Credit:  By Rowena Mason, and Garry White, The Telegraph, www.telegraph.co.uk 13 June 2011 ~~

Chris Huhne, the energy secretary, last week used Scottish Power’s decision to raise electricity bills by 10pc to tout the wisdom of building wind farms instead of fossil fuel plants.

He’s certainly right that “clean energy sources are not vulnerable to global price shocks” in the same way as gas or coal powered stations.

But Mr Huhne neglected to mention that electricity from wind turbines costs twice as much to produce as that from coal or gas stations and will need to be expensively subsidised by green taxes.

The Government may feel this is a fair price for security of supply and cleaner energy. But heavy dependence on wind turbines is going to come with tricky problems for our energy infrastructure that are still far from being sorted out.

Electricity is a unique sort of commodity and can’t easily be stored. This is the main reason why Britain is going to face difficulty balancing its supply and demand when a third of our capacity is provided by wind by 2020.

The government currently wants 30 Gigawatts (GW) out of about 80 GW of generation capacity to be provided by wind. The currently daily demand for power varies between about 50 GW and 60 GW – so what will happen when the wind doesn’t blow?

It would be manageable if turbines ran at a low but constant efficiency. The problem is the swings in windiness, alternating low production with power surges flooding the system with electricity that goes to waste.

Back-up power generation capacity will be available for unwindy days, with gas or coal power filling in the gaps.

What’s difficult to manage is the fact that it takes around three to four hours to switch on a coal station, about 90 minutes to get a gas station running full blast, and several days to crank up a nuclear power station.

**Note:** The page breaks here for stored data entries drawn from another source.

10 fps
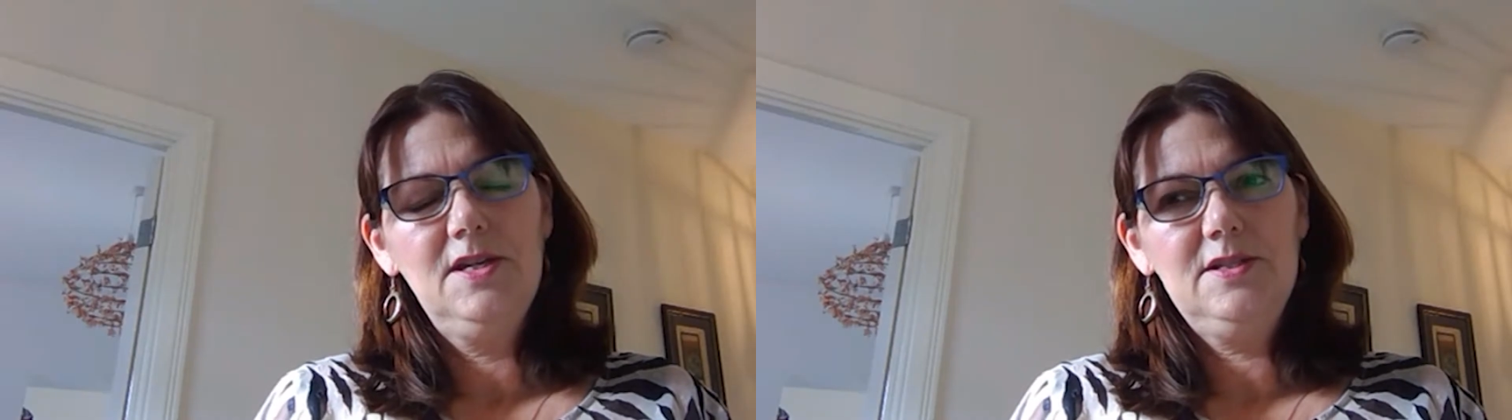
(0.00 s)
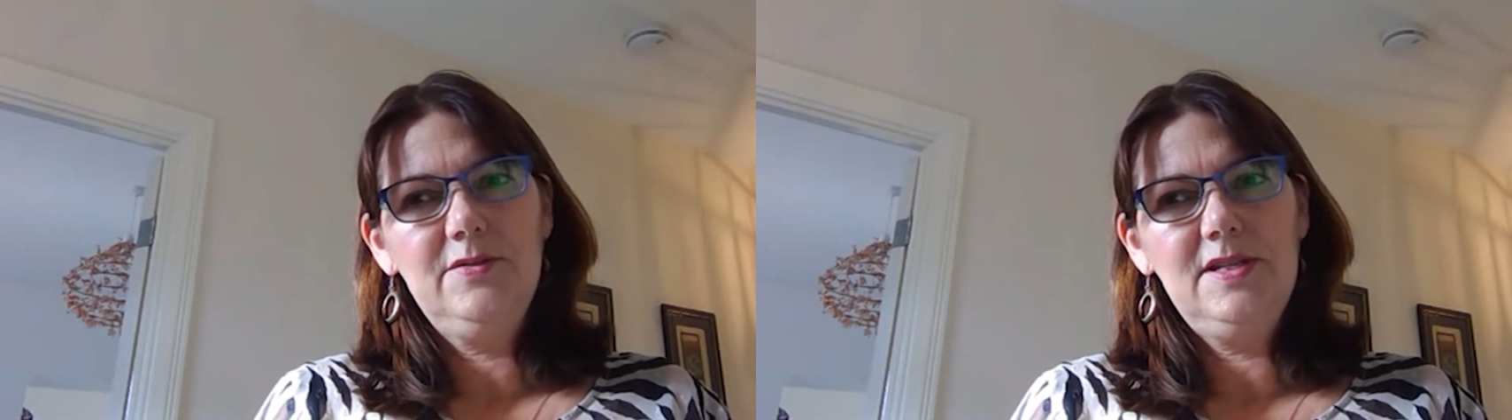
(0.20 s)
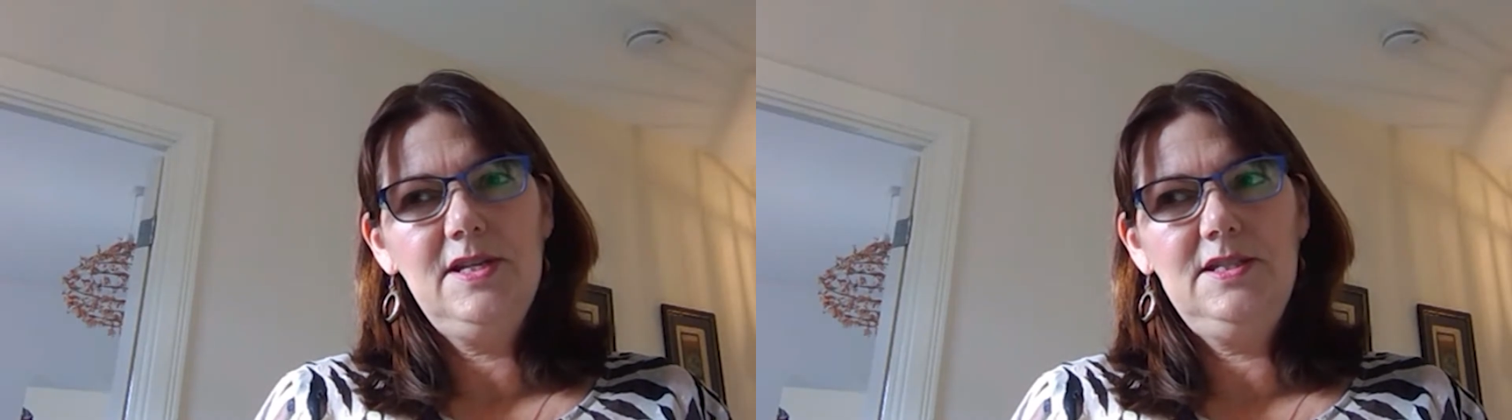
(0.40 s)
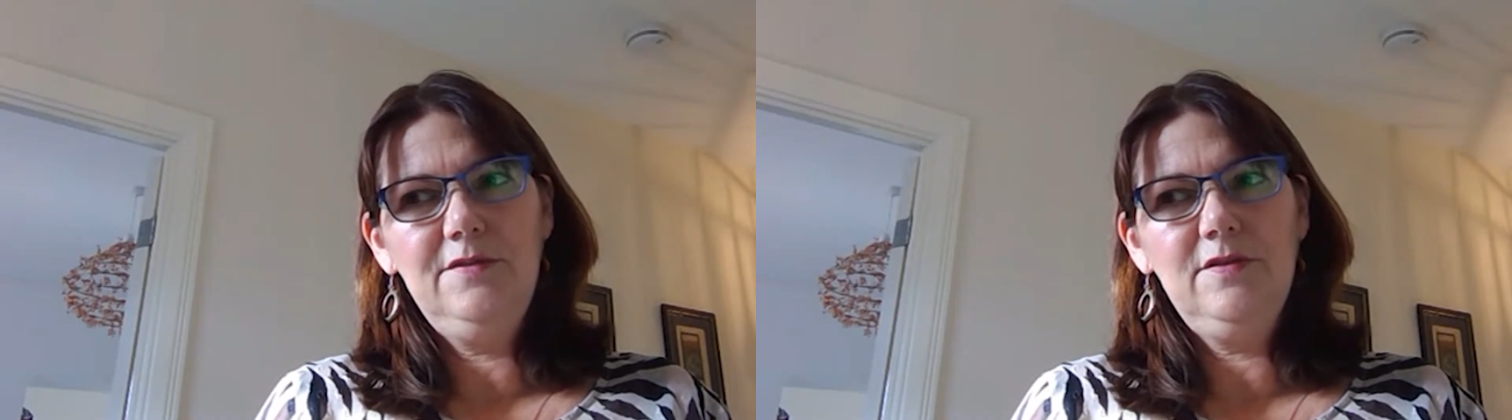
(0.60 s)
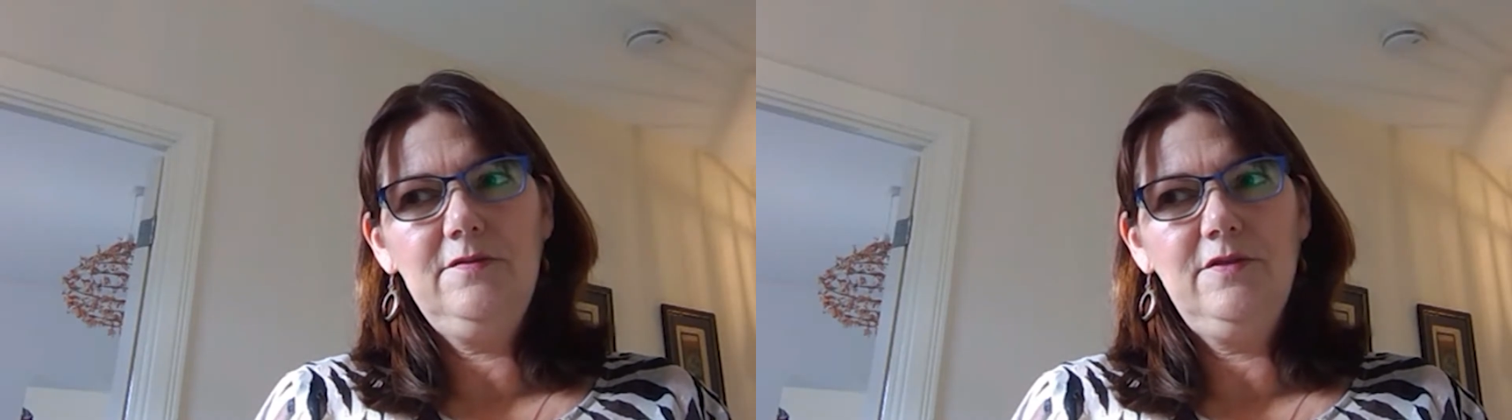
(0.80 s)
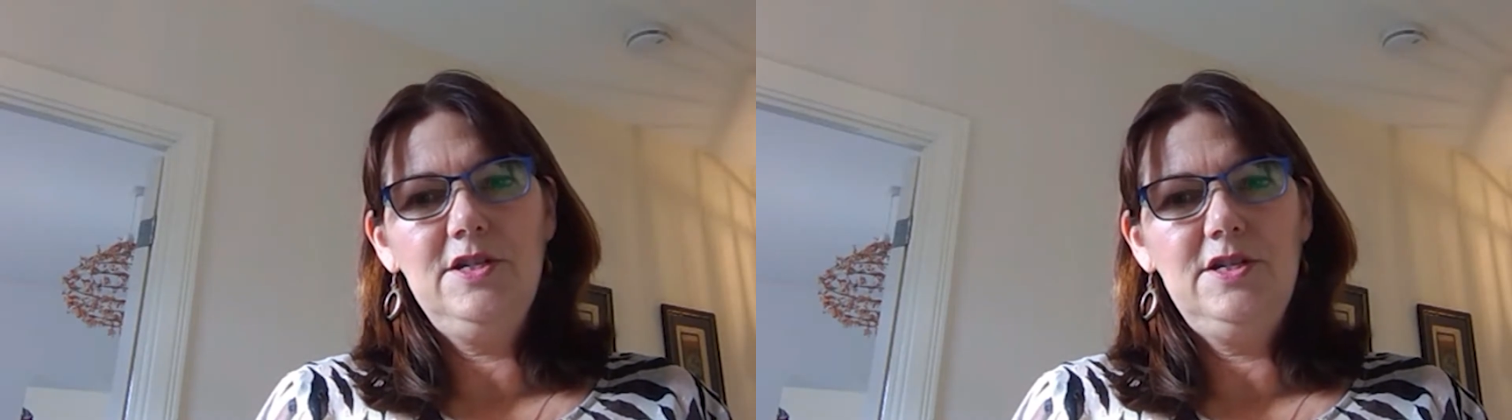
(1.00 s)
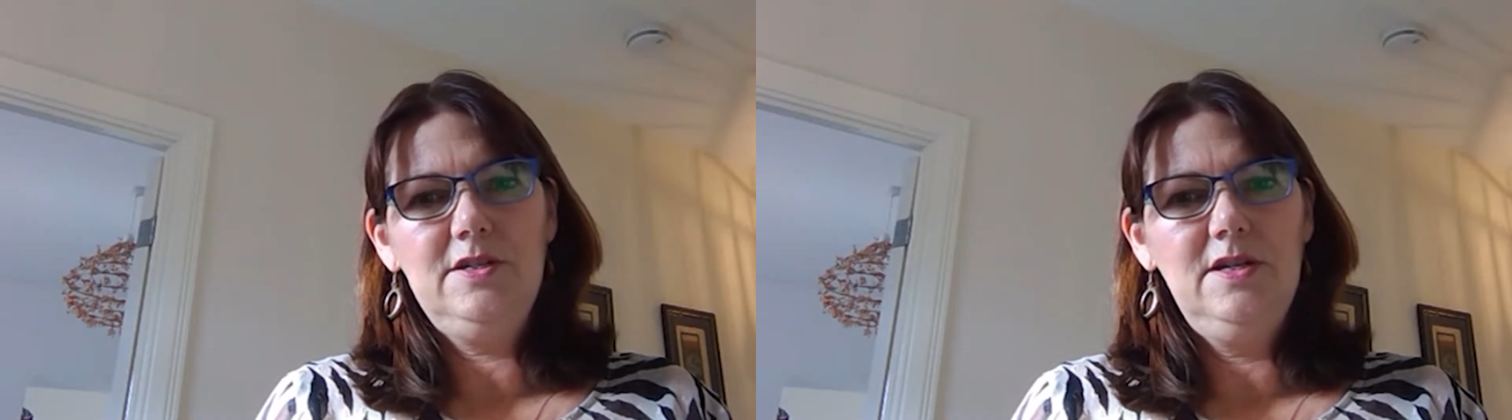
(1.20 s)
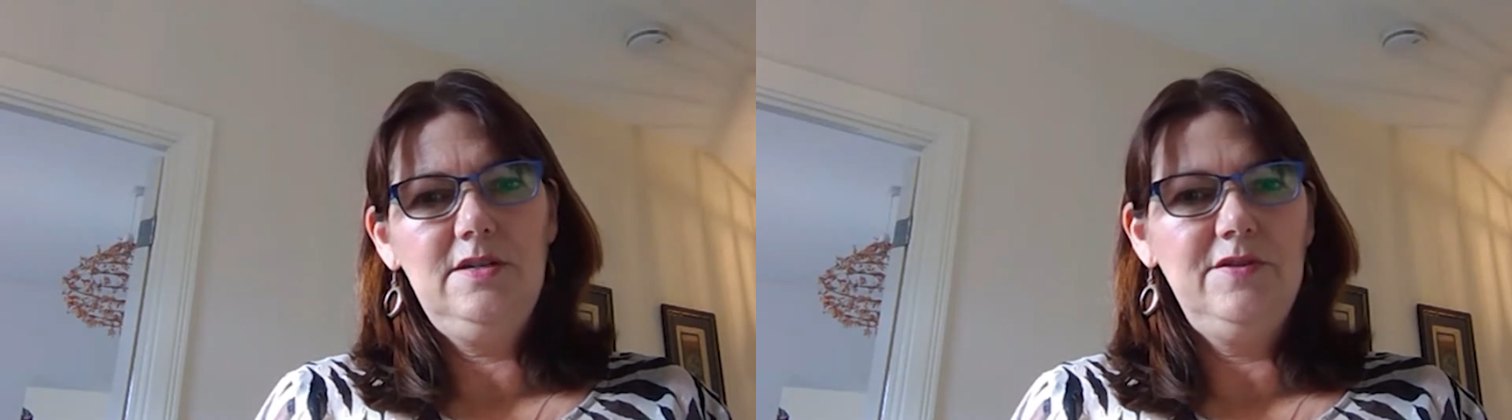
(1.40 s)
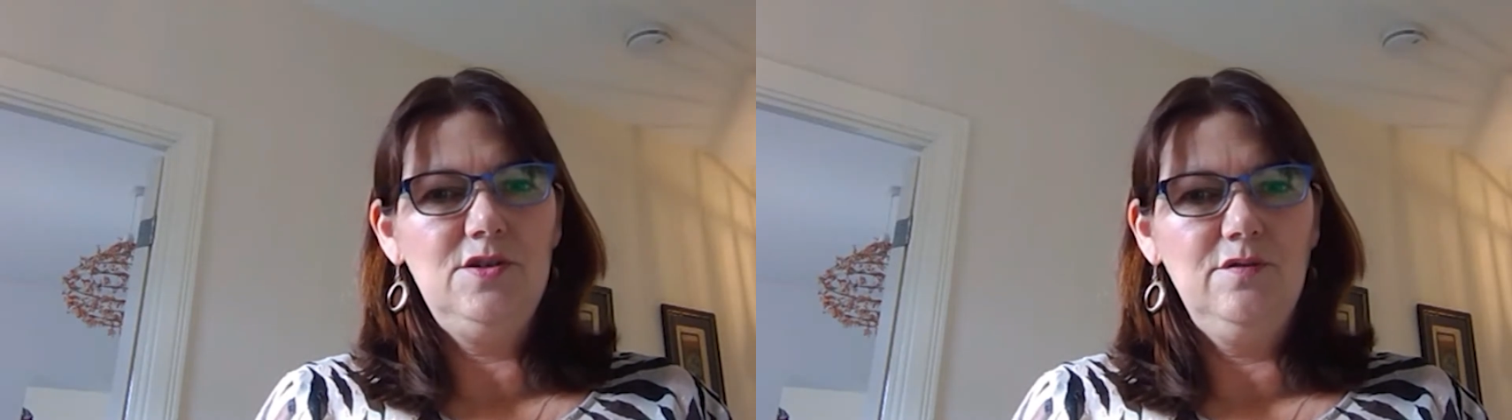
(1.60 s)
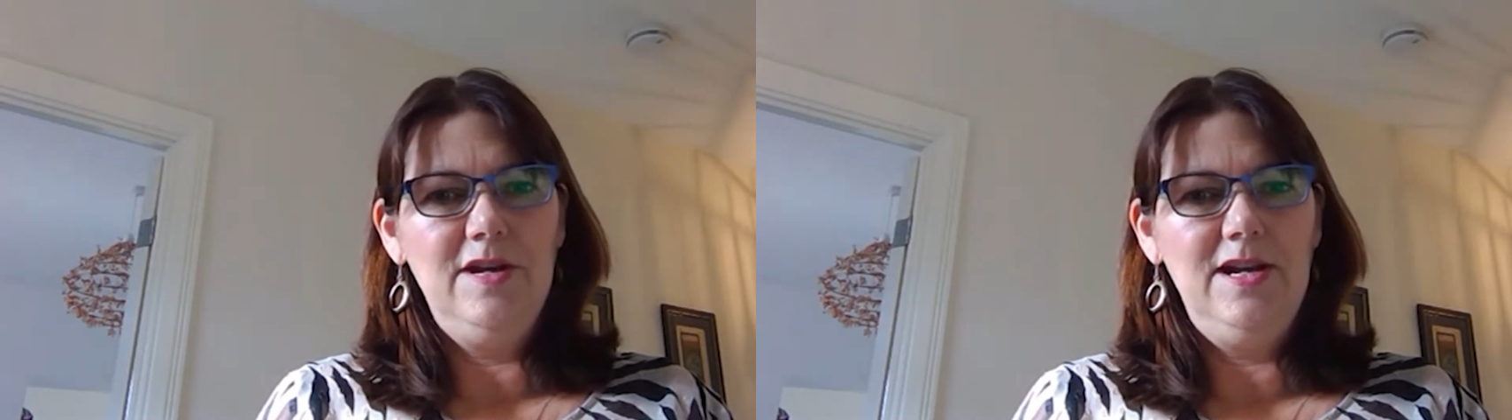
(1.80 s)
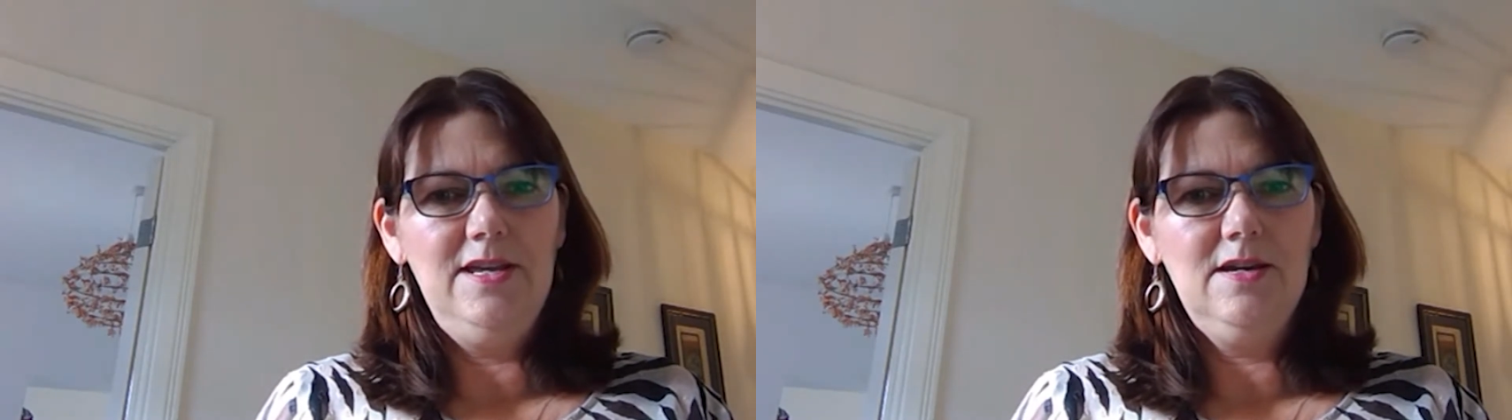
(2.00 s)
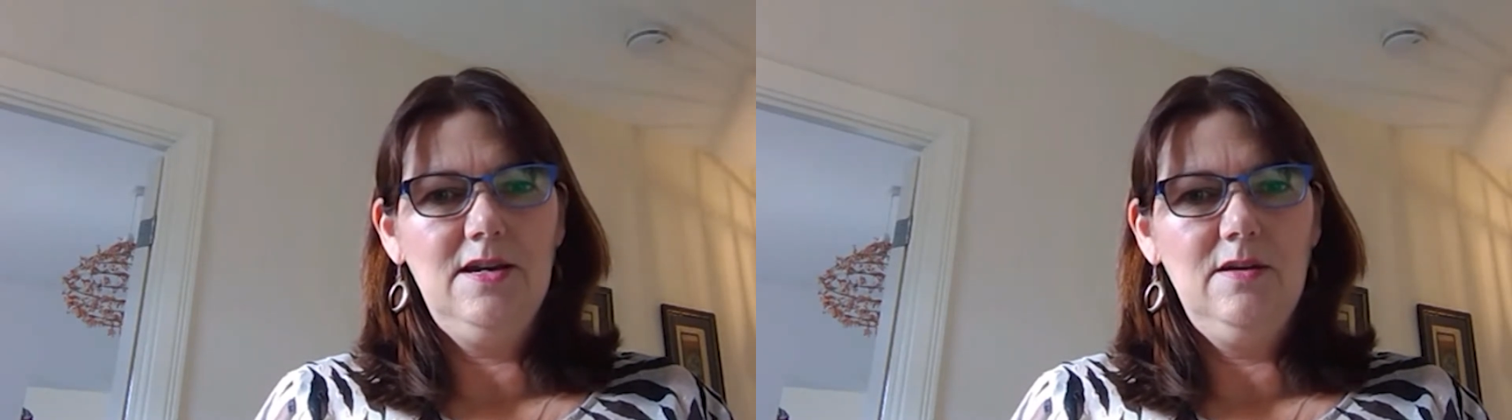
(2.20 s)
So it's different for each individual, really,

The Government’s current favoured solution is demand-side management, which involves controlling the amount of electricity used by consumers. However, some are sceptical about the scale of impact this would have.

What is growing as a possible solution is the idea of building more gas power stations that can be warmed up quickly and shut down immediately. Wartsila, a Finnish company, has one of the leading technologies in this area, building gas plants that can switch on and off in 30 seconds.

“Our plants in America sometimes go on and off ten times a day,” says Vesa Riihimaki, group vice president and head of power plants.

Other companies, such as GE are also developing products in this area.

If the UK is going to hit the current targets on renewable energy set by Europe, it is going to have to replace the vast majority of the stations that are pumping out electricity today.

Most of the coal plants are shutting down and the remaining ones will need to be upgraded with carbon capture technology or partially converted to biomass. Nuclear will be replaced by new stations and oil power plants gradually retired.

It is also beginning to look like many new, super-efficient gas stations are needed to make the system as ready as possible for fluctuations in wind power – and to step in as the UK’s main source of electricity before new nuclear and wind power are constructed.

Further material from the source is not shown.